Assigned task:
Copy out the data that comes next, character for character, and leave the images aside.

Study material:
-=-=-=-=-
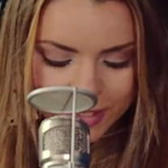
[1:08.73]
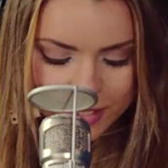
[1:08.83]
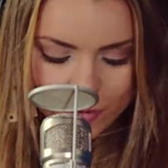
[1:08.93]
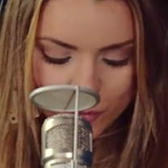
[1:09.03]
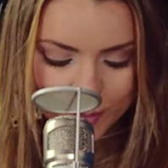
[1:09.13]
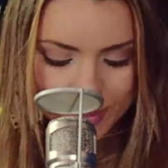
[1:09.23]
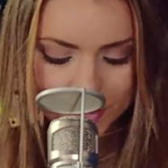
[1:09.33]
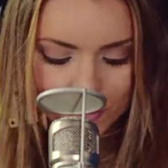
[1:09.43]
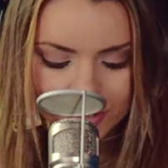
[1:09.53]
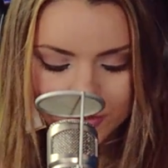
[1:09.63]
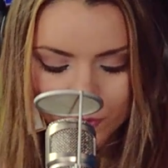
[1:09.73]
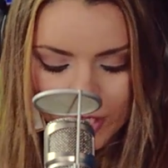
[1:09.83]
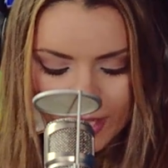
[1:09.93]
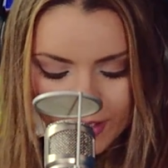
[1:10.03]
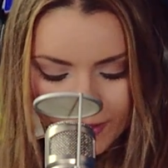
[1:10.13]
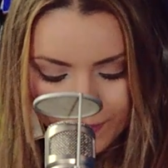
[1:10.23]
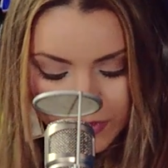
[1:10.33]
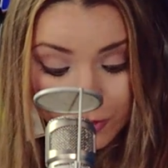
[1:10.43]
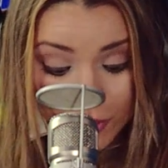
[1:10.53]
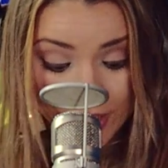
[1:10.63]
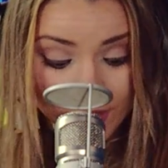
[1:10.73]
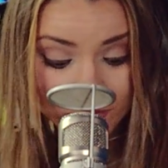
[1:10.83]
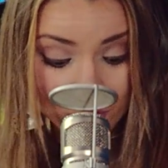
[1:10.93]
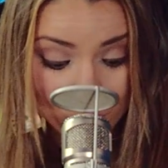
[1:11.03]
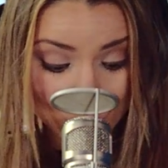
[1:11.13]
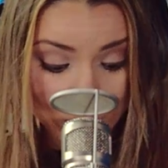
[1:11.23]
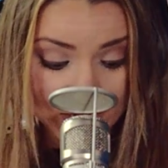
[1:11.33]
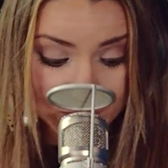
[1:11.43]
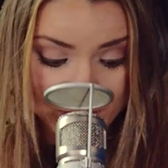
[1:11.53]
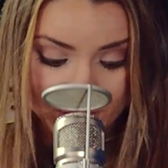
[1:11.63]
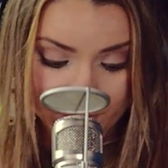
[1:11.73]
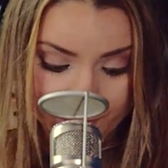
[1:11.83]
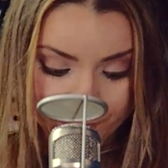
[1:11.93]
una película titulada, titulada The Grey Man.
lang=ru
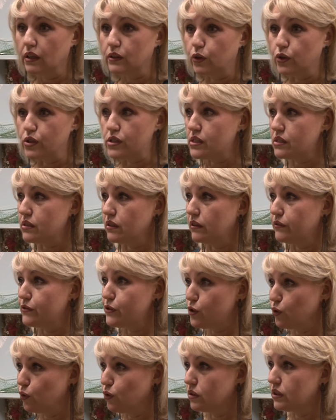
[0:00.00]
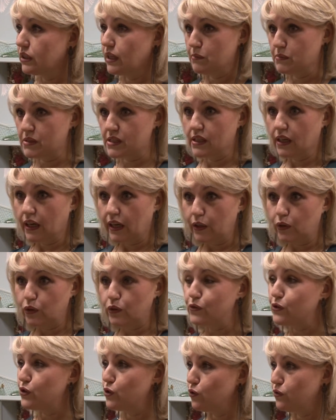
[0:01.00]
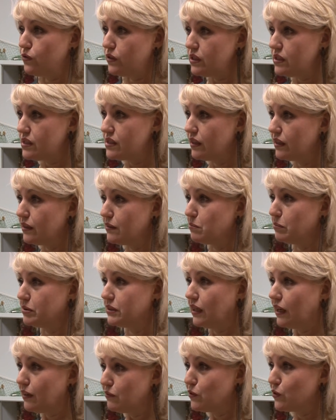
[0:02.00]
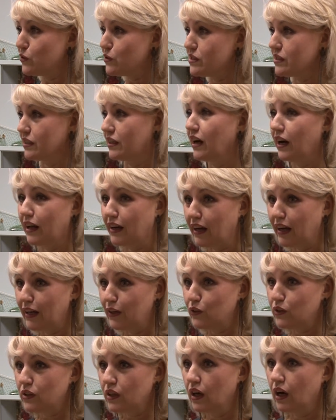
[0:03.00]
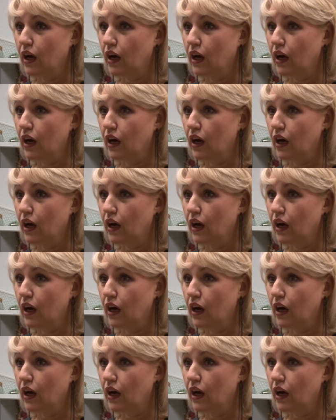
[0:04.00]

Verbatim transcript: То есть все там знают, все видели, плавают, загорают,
-=-=-=-=-
Task response:
[1:08.73]
[1:08.83]
[1:08.93]
[1:09.03]
[1:09.13]
[1:09.23]
[1:09.33]
[1:09.43]
[1:09.53]
[1:09.63]
[1:09.73]
[1:09.83]
[1:09.93]
[1:10.03]
[1:10.13]
[1:10.23]
[1:10.33]
[1:10.43]
[1:10.53]
[1:10.63]
[1:10.73]
[1:10.83]
[1:10.93]
[1:11.03]
[1:11.13]
[1:11.23]
[1:11.33]
[1:11.43]
[1:11.53]
[1:11.63]
[1:11.73]
[1:11.83]
[1:11.93]
una película titulada, titulada The Grey Man.
lang=ru
[0:00.00]
[0:01.00]
[0:02.00]
[0:03.00]
[0:04.00]

Verbatim transcript: То есть все там знают, все видели, плавают, загорают,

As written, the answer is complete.